The upgraded compressed air system at Malabar Waste Water Treatment
Australia’s largest water and wastewater service provider, Sydney Water is a State Owned Corporation wholly owned by the New South Wales Government. Sydney Water collects and treats around 1.5 billion litres of wastewater each day through a network of over 25,000 kilometres of wastewater pipes, 677 pumping stations, 14 water recycling plants and 16 wastewater treatment plants.
Malabar Waste Water Treatment Plant (WWTP) is Sydney Water’s largest wastewater treatment plant. It has an average daily discharge of almost 500 ML.
A significant project was initiated at Malabar WWTP to improve the reliability of the processes that treat wastewater, to ensure Malabar WWTP continues to comply with its environment protection license requirements, improve safety and working conditions and reduce operating costs. This will ensure that Sydney Water continues to deliver great value for their customers and better conditions for their staff.

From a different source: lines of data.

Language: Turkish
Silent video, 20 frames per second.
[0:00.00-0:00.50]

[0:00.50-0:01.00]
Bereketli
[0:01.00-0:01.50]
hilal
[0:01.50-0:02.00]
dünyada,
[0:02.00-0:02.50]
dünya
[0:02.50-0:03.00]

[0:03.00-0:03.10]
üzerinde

The Project is being delivered by 4Malabar, an alliance between Sydney Water, John Holland, UGL Engineering and GHD.
Work on the Improvement Project started in 2014 and is expected to be completed by mid-2019. Since work has commenced, a number of improvements have been completed and include an upgrade of the ageing compressed air system.
Compressed air is used for a number of plant site services across Malabar WWTP including valving, pneumatic actuation and sparging. A reliable and efficient supply of quality compressed air is critical to deliver these site services and was therefore a key criteria in selecting the new system.

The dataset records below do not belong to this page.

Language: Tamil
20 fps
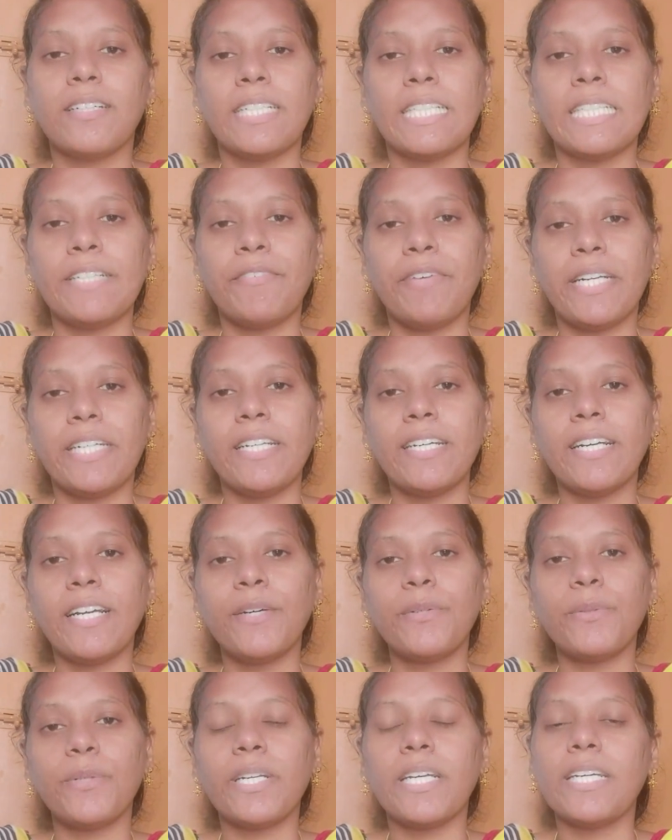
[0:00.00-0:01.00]
இந்த
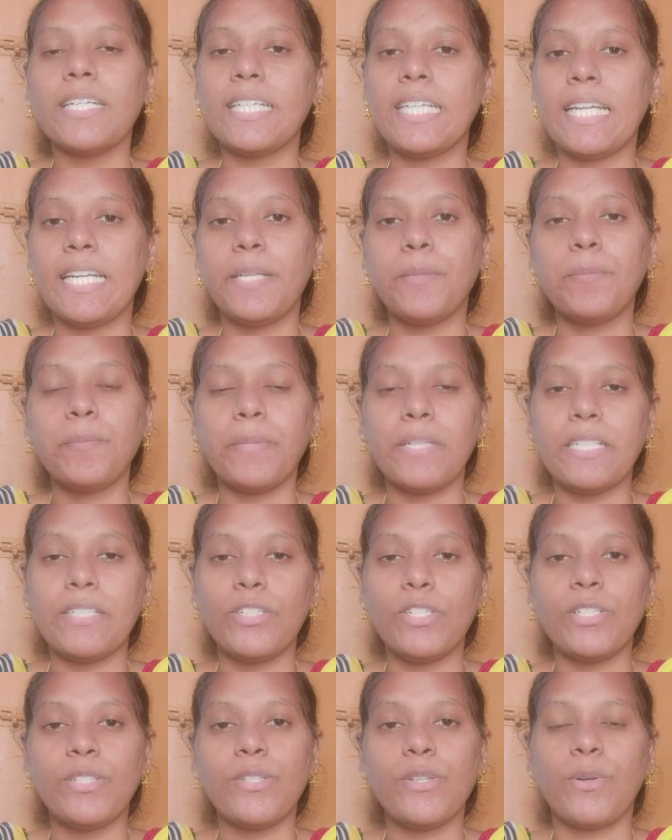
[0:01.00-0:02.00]
வெண்டைக்காவோட இளம்
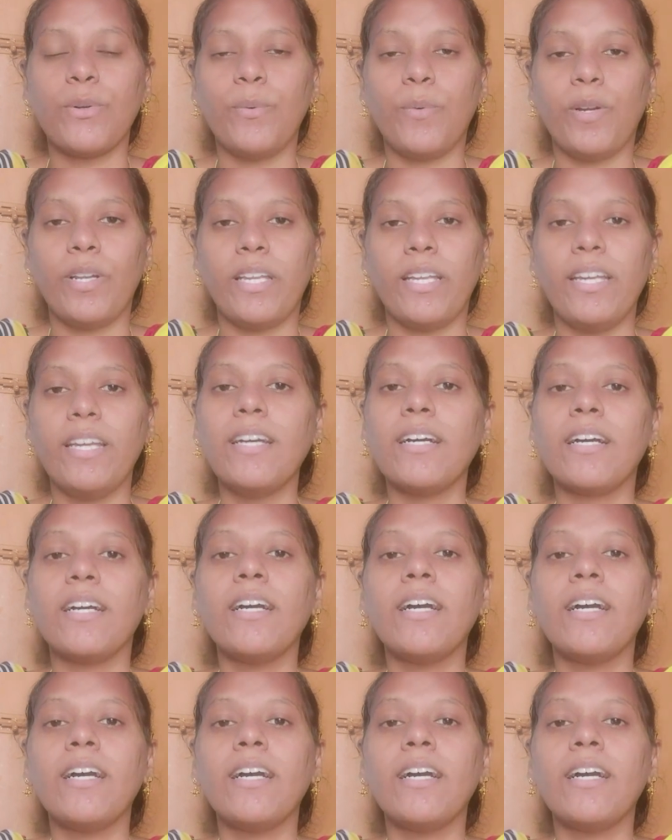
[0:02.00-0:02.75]
பிஞ்சுன்னு சொல்லுவோம் இல்லையா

Following a successful tender process, three Kaeser CSDX series rotary screw compressors, along with a Sigma Air Manager 4.0 (SAM 4.0) compressed air management system were selected to meet the requirements for Malabar WWTP.
The latest generation CSDX series rotary screw compressors from Kaeser push the boundaries when it comes to compressed air efficiency, providing significant energy savings in multiple ways:
Every CSDX series rotary screw compressor is equipped with a low speed and highly efficient screw compressor block featuring the high performance and flow-optimised Sigma Profile rotors. The Sigma Profile achieves power savings of up to 15 percent compared with conventional screw compressor block rotor profiles for a highly energy efficient solution. Efficiency is further enhanced with the inclusion of a premium efficiency IE3 drive motor, which complies with and exceeds prevailing Australian GEMS regulations for 3 phase electric motors.
The Kaeser 1:1 drive design further eliminates the transmission losses associated with gear or v-belt driven systems as the motor directly drives the screw compressor block. To reliably and efficiently manage the compressed air system a Sigma Air Manager 4.0 (SAM 4.0) was installed. An in-house centralised control system, SAM 4.0 enables compressor performance to be precisely matched to actual air demand thereby allowing additional energy savings.
The SAM 4.0 utilises adaptive 3D advanced control to make air generation and treatment even more intelligent, reliable and efficient. The algorithm of the adaptive 3D advanced control orchestrates the operation of the Kaeser compressed air system. As a result, just the right amount of compressed air power is provided to suit the specific needs of the application, with maximum energy efficiency. The unique adaptive 3D advanced control continuously analyses the relationship between various parameters (e.g. switching and control efficiency), and pro-actively calculates the optimum combination from a range of many in order to achieve optimum efficiency.
Up and running for some time now, the Kaeser compressed air system is proving to be reliable and efficient in delivery the high quality compressed air that the Malabar Waste Water Treatment Plant requires.
The standard CSDX series of rotary screw compressors from Kaeser are available with drive powers up to 90 kW, a working pressure 7.5, 10 or 13 bar and with free air deliveries from 79.86 to 16.16 m3/min.